I was reading this paper, and stopped at the mention of the 1955 observer's report of a smell of burnt sulphur in the vicinity of the tornado.
I have been struck by contemporaneous accounts of the Black Death, cited by Dr Mike Baillie in support of his cometary theory of its origins. The review of his book by Laura Knight-Jadczyk here
http://www.sott.net/articles/show/14568 ... Connection contains some of them. For example:
As it happens, in the 1340s there was a veritable rash of earthquakes. In Rosemary Horrox's book, The Black Death, quoted by Baillie, we find that a contemporary writer in Padua reported that not only was there a great earthquake on 25 January 1348, but it was at the twenty-third hour.
In the thirty-first year of Emperoro Lewis, around the feast of the Conversion of St. Paul (25 January) there was an earthquake throughout Carinthia and Carniola which was so severe that everyone feared for their lives. There were repeated shocks, and on one night the earth shook 20 times. Sixteen cities were destroyed and their inhabitants killed.... Thirty-six mountain fortresses and their in habitants were destroyed and it was calculated that more than 40,000 men were swallowed up or overwhelmed.
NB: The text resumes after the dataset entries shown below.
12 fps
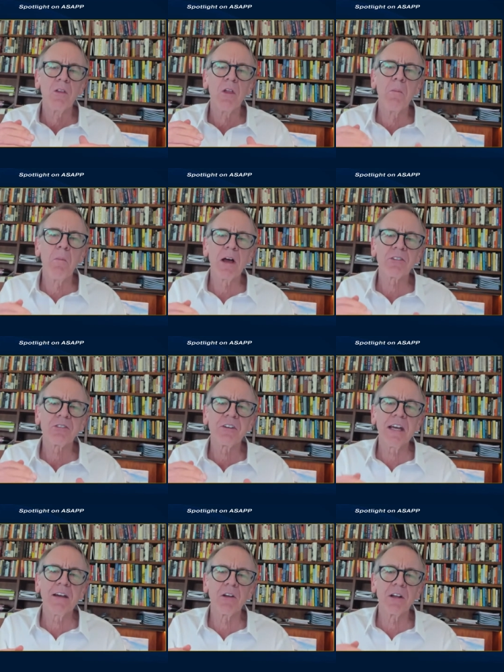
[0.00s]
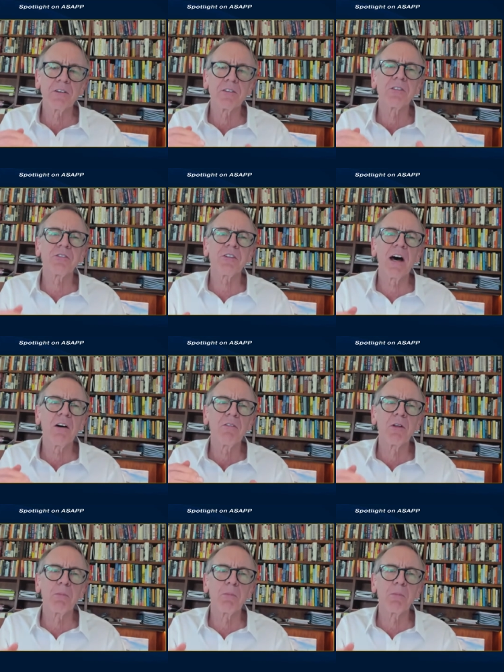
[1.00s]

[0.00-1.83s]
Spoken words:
the best talent to solve the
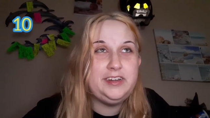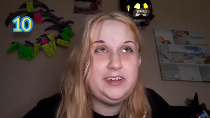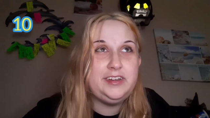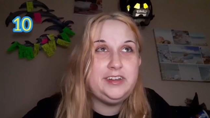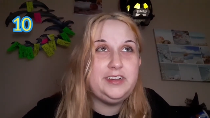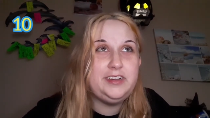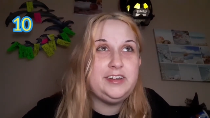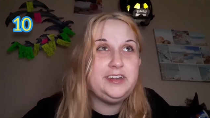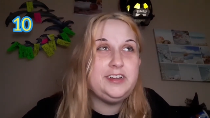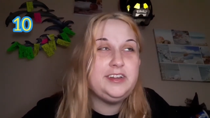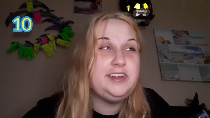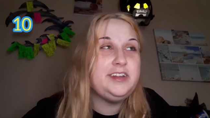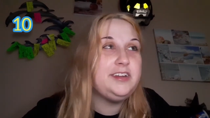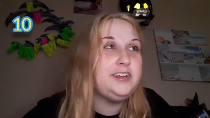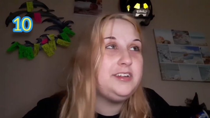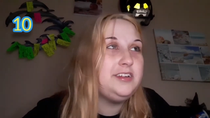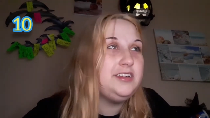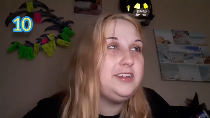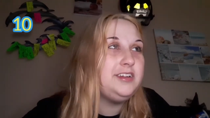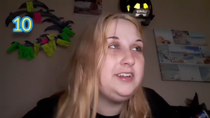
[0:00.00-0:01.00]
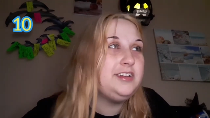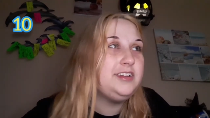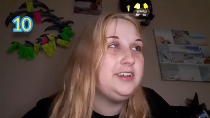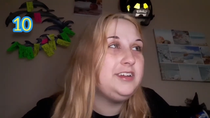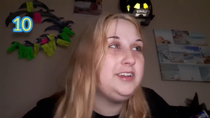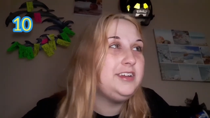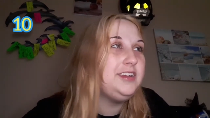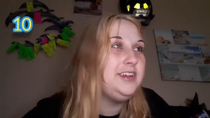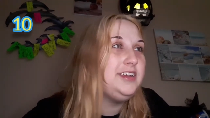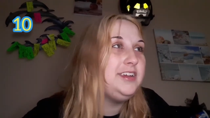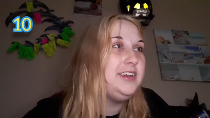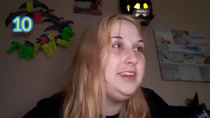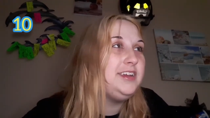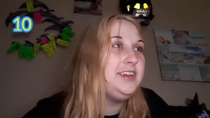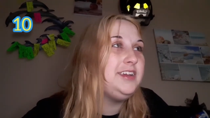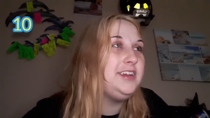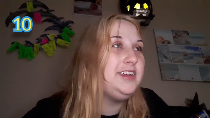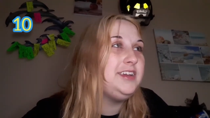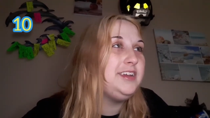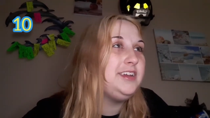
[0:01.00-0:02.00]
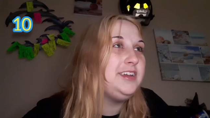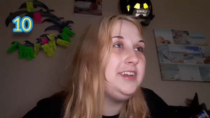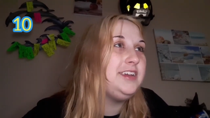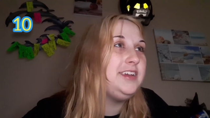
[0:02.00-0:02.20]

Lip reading: No one is speaking in this clip.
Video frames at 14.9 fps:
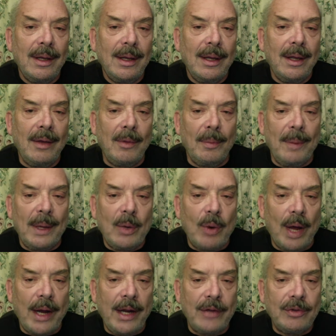It'll be
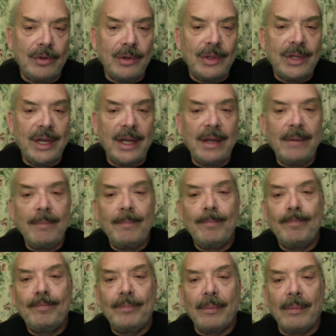quite interesting.
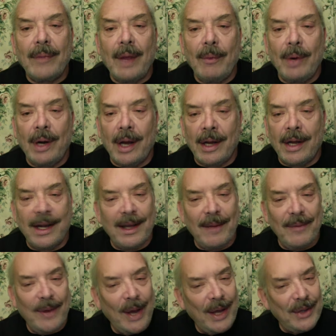We're not going to
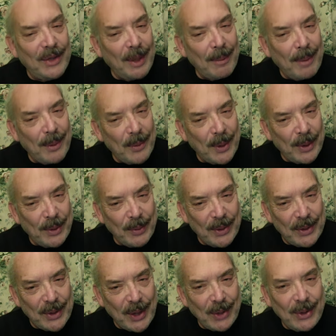give you a heads up on what the
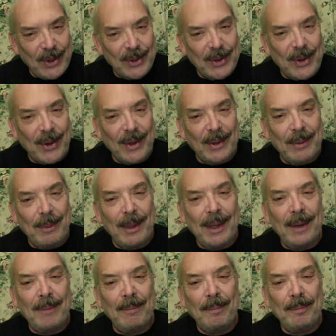result is going to
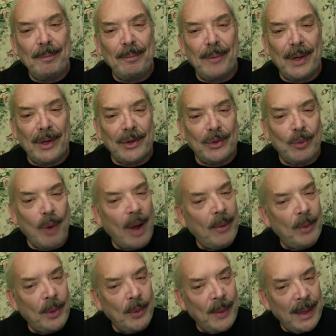be, because why
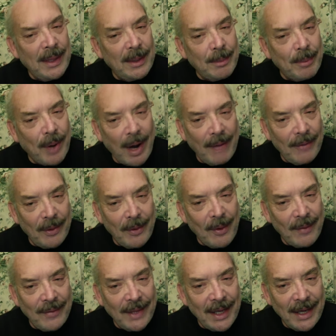would we deprive
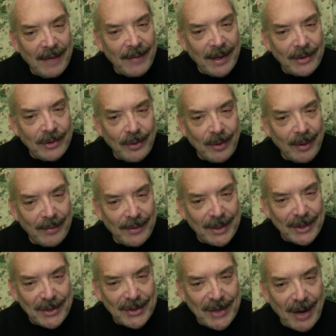you of the adventure of
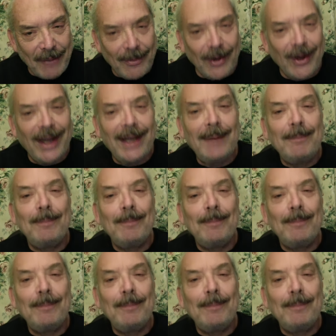discovery?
(The author goes on to say that he received information from "a letter of the house of Friesach to the provincial prior of Germany):
It says in the same letter that in this year [1348] fire falling from heaven consumed the land of the Turks for 16 days; that for a few days it rained toads and snakes, by which many men were killed: that a pestilence has gathered strength in many parts of the world. (Horrox)
From Samuel Cohn's book:
... a dragon at Jerusalem like that of Saint George that devoured all that crossed its path .... A city of 40,000 ... totally demolished by the fall from heaven of a great quantity of worms, big as a fist with eight legs, which killed all by their stench and poisonous vapours. (Cohn)
Adopting a rational standpoint vis-a-vis these descriptions must include consideration that the boundary between literal/figurative language cannot have been the same then as it for us today - the type of considerations pertinent to an EU interpretation of the polar Tree of Life myths. The "rain of toads and snakes" I have privately conjectured to refer directly to plasmoids.
The occurrence of sulphur in both subjective and objective accounts of electrical and/or plasma action I understand as related to the conversion of oxygen to sulphur, both being in the same group in the periodic table. The question I have asked myself over the Black Death flowing from the conjecture, is how a medieval population could succumb to a localized occurrence of (presumably) SO2 of atmospheric origin - would people not instinctively run away? Would it not be rapidly dispersed? And, specifically, if the cause was directly the plasmoids, would they not have succeeded in saving themselves? Yet they didn't, and indeed, suffered effects that were contagious to others, fatally so.
What caused me to stop was to check the periodic table relation between nitrogen and phosphorus. The latter has some foul smelling compounds, such as phosphine (PH3), primitively weaponized in WW1. And phosphorus itself has been weaponized, and used recently in several places in the Middle East on people - once in contact with human tissue, it cannot be removed by water or other safe solvents, but continues to burn until chemically exhausted. The range of organic compounds formed by phosphorus with other common elements is generally highly toxic. Presumably direct contact by other people with the affected areas could transfer the active agent - with enough contacts, it could give rise to the appearance of a contagious epidemic.
I found I had remembered correctly: phosphorus stands to nitrogen, as does sulphur to oxygen. Phosphine is a structural analogue of ammonia (NH3).
Electrical modification of the atmosphere can be expected (a priori at least) to act on both its oxygen and nitrogen components.
So it is intriguing to read (select P in the periodic table at
http://www.dayah.com/periodic/):
It was known from early times that the glow [of phosphorus] would persist for a time in a stoppered jar but then cease. Robert Boyle in the 1680s ascribed it to "debilitation" of the air; in fact, it is oxygen being consumed. By the 18th century, it was known that in pure oxygen, phosphorus does not glow at all;[4] there is only a range of partial pressure at which it does. Heat can be applied to drive the reaction at higher pressures.[5]
In 1974, the glow was explained by R. J. van Zee and A. U. Khan.[6] A reaction with oxygen takes place at the surface of the solid (or liquid) phosphorus, forming the short-lived molecules HPO and P2O2 that both emit visible light. The reaction is slow and only very little of the intermediates is required to produce the luminescence, hence the extended time the glow continues in a stoppered jar.
Could this be the mechanism causing some of incandescent effects observed in the tornado funnel of that 1955 report (and similar reports not attributable directly to short-lived lightning)? I think experimental investigation into the possible presence of phosphurus in tornados could answer that.